• [SUPPLIED MATERIAL]:

··········

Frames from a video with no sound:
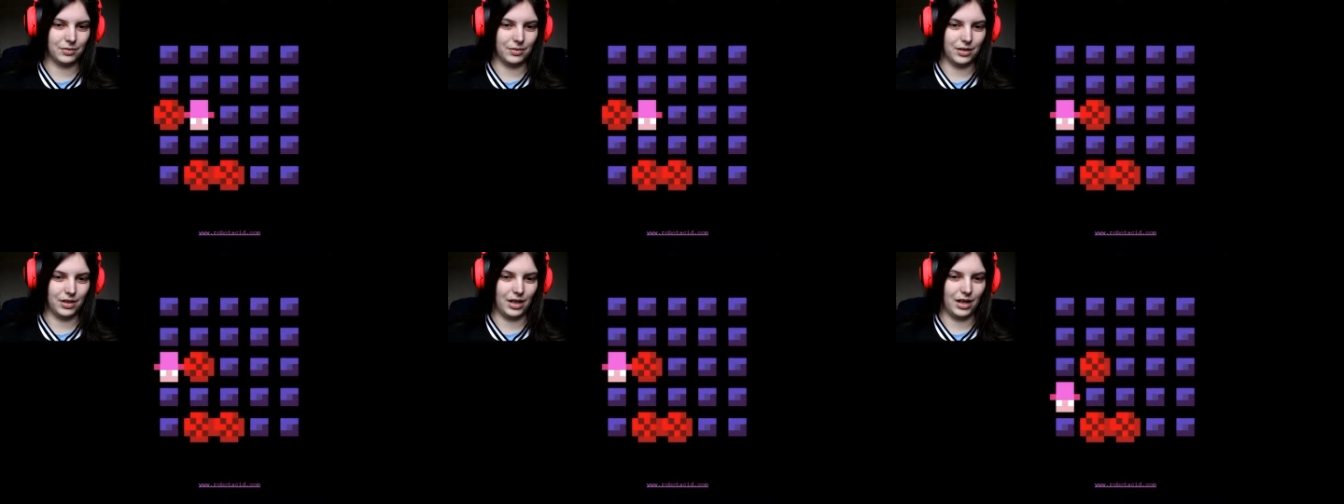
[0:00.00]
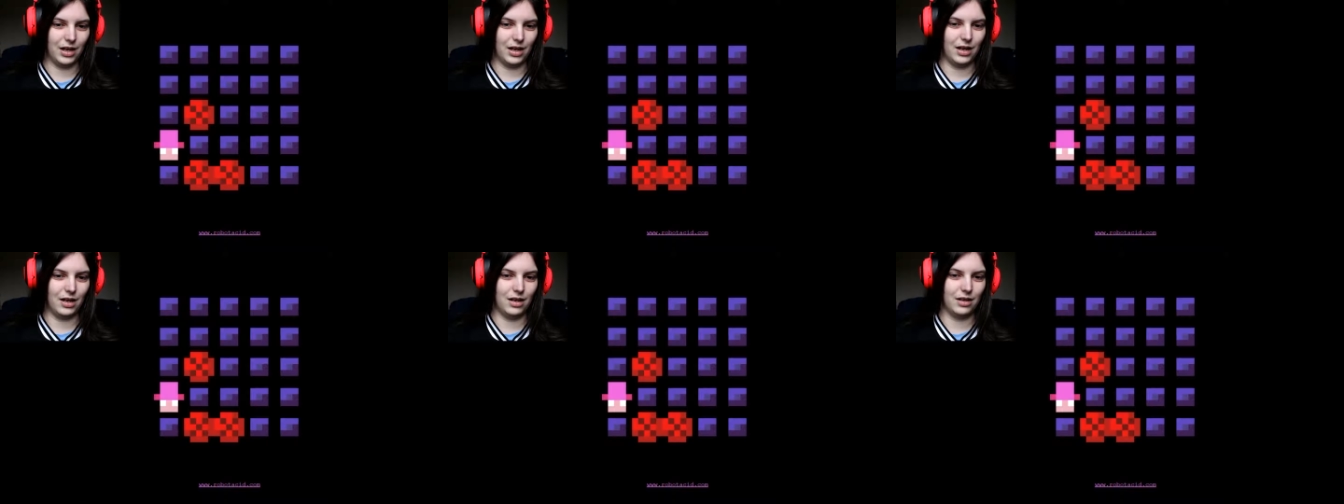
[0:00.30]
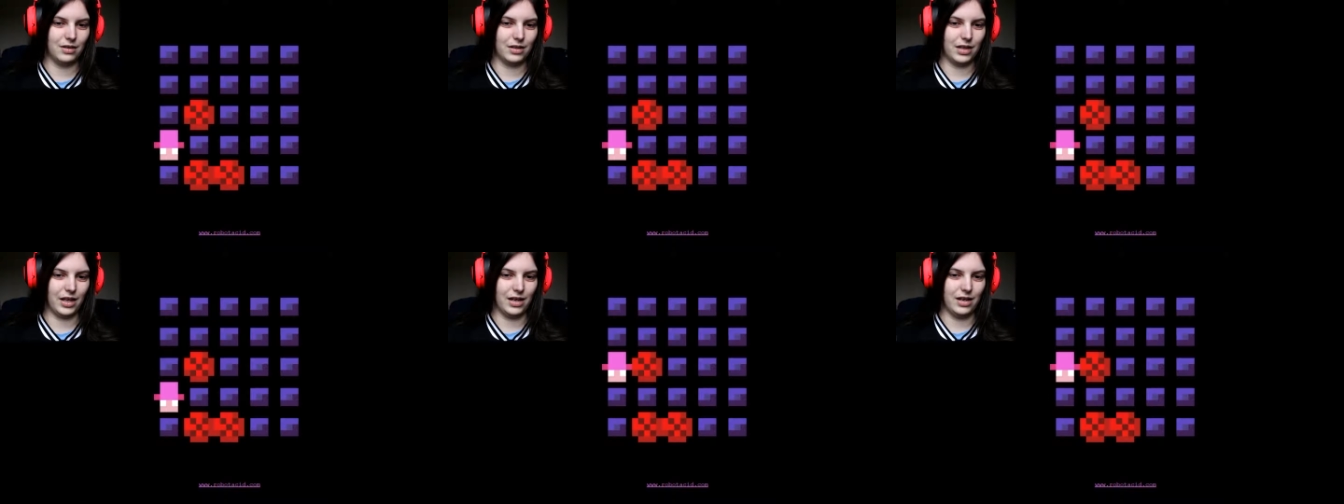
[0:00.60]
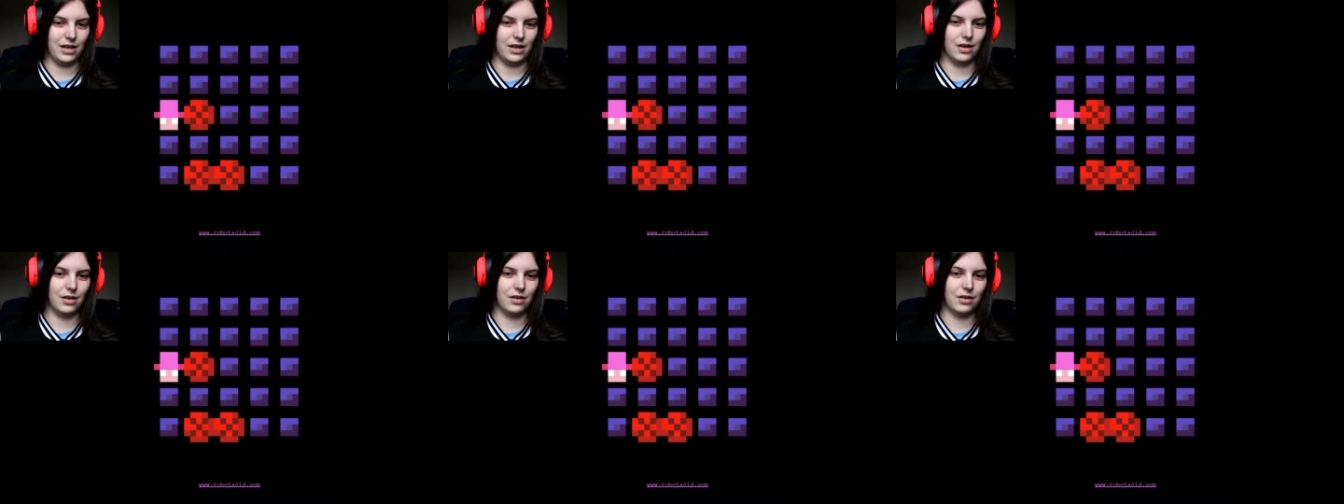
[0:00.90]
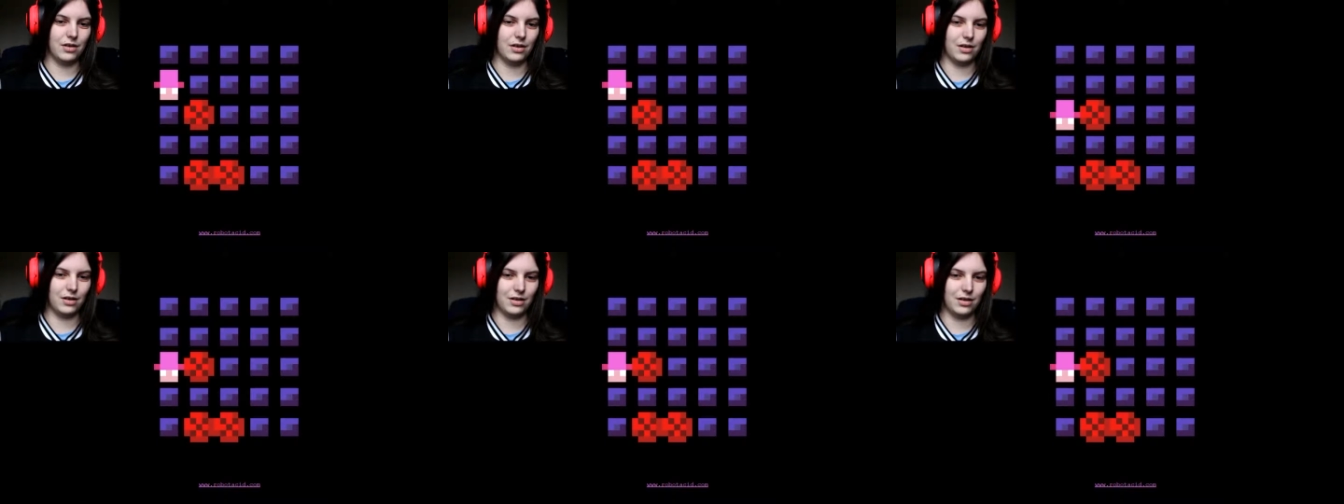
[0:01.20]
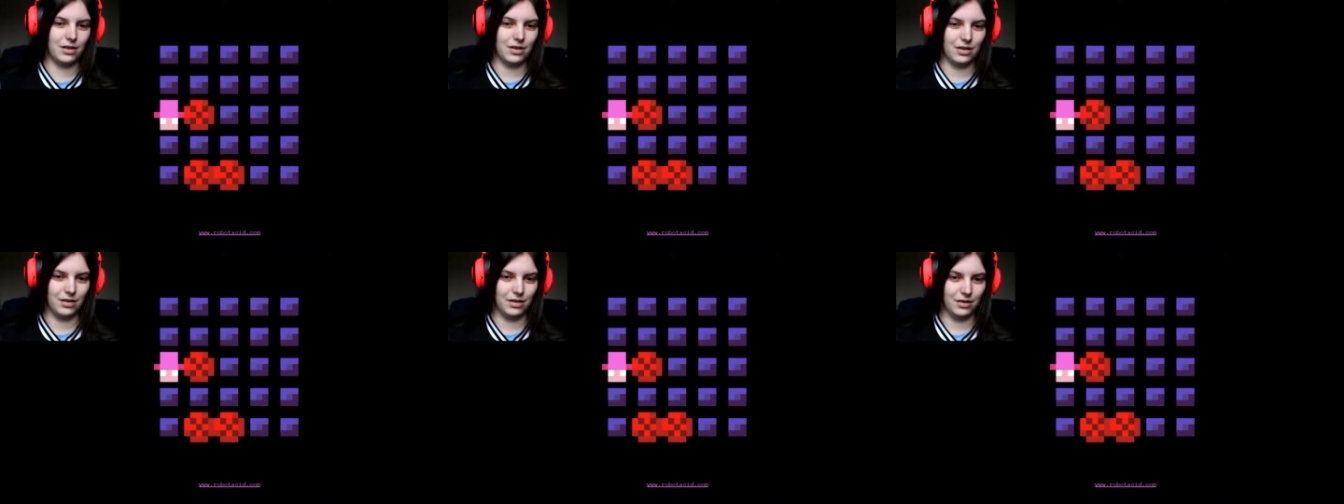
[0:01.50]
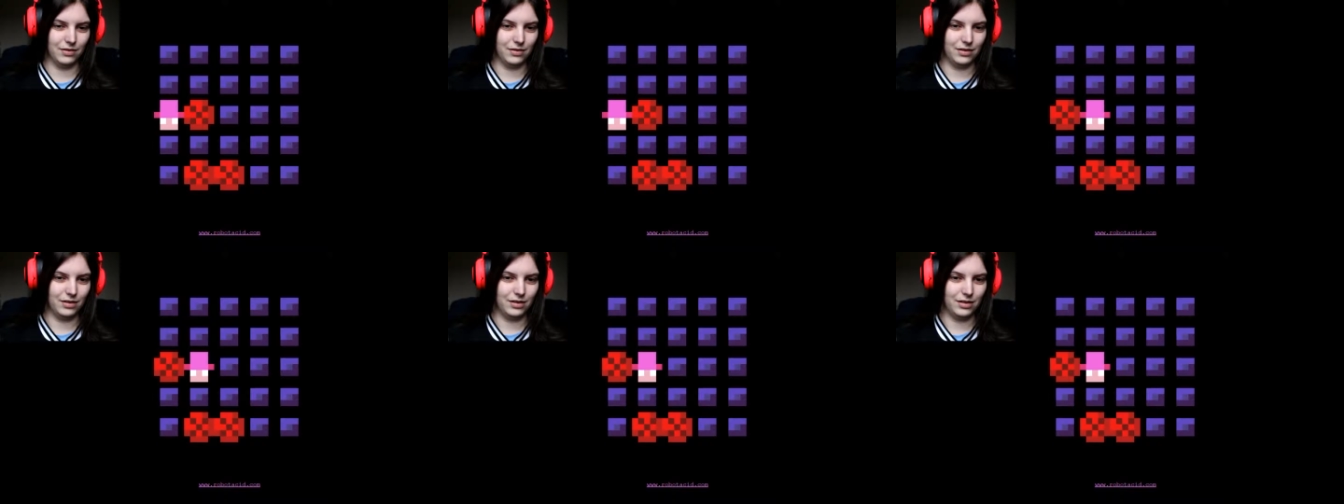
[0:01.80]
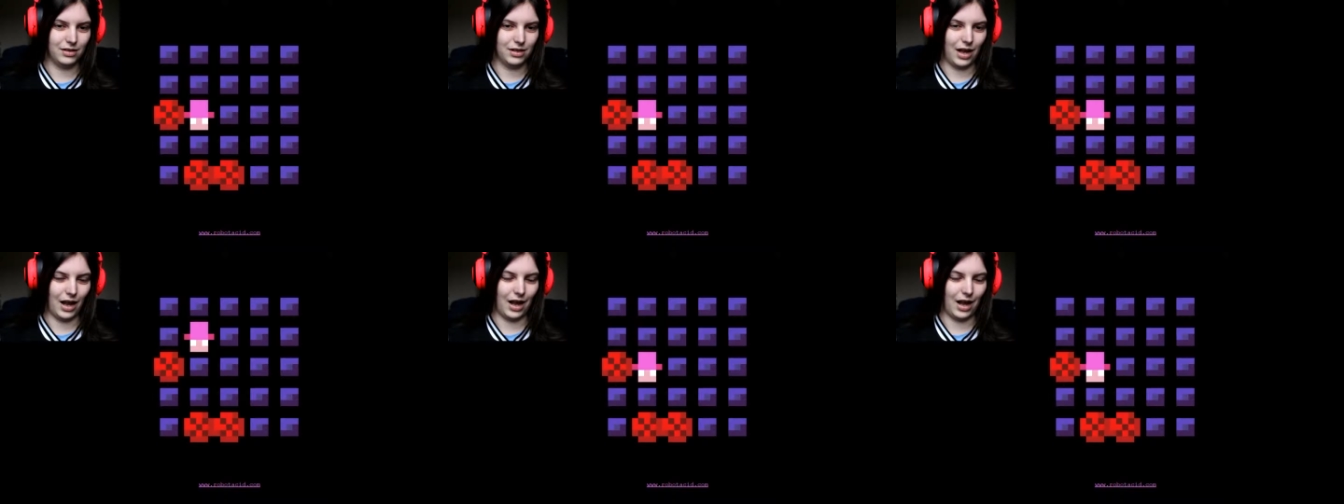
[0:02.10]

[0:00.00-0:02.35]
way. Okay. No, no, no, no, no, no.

··········

Produce an exact copy of each line of data, skipping embedded images.

Frames from a video with no sound:
[0:00.00]
[0:00.30]
[0:00.60]
[0:00.90]
[0:01.20]
[0:01.50]
[0:01.80]
[0:02.10]

[0:00.00-0:02.35]
way. Okay. No, no, no, no, no, no.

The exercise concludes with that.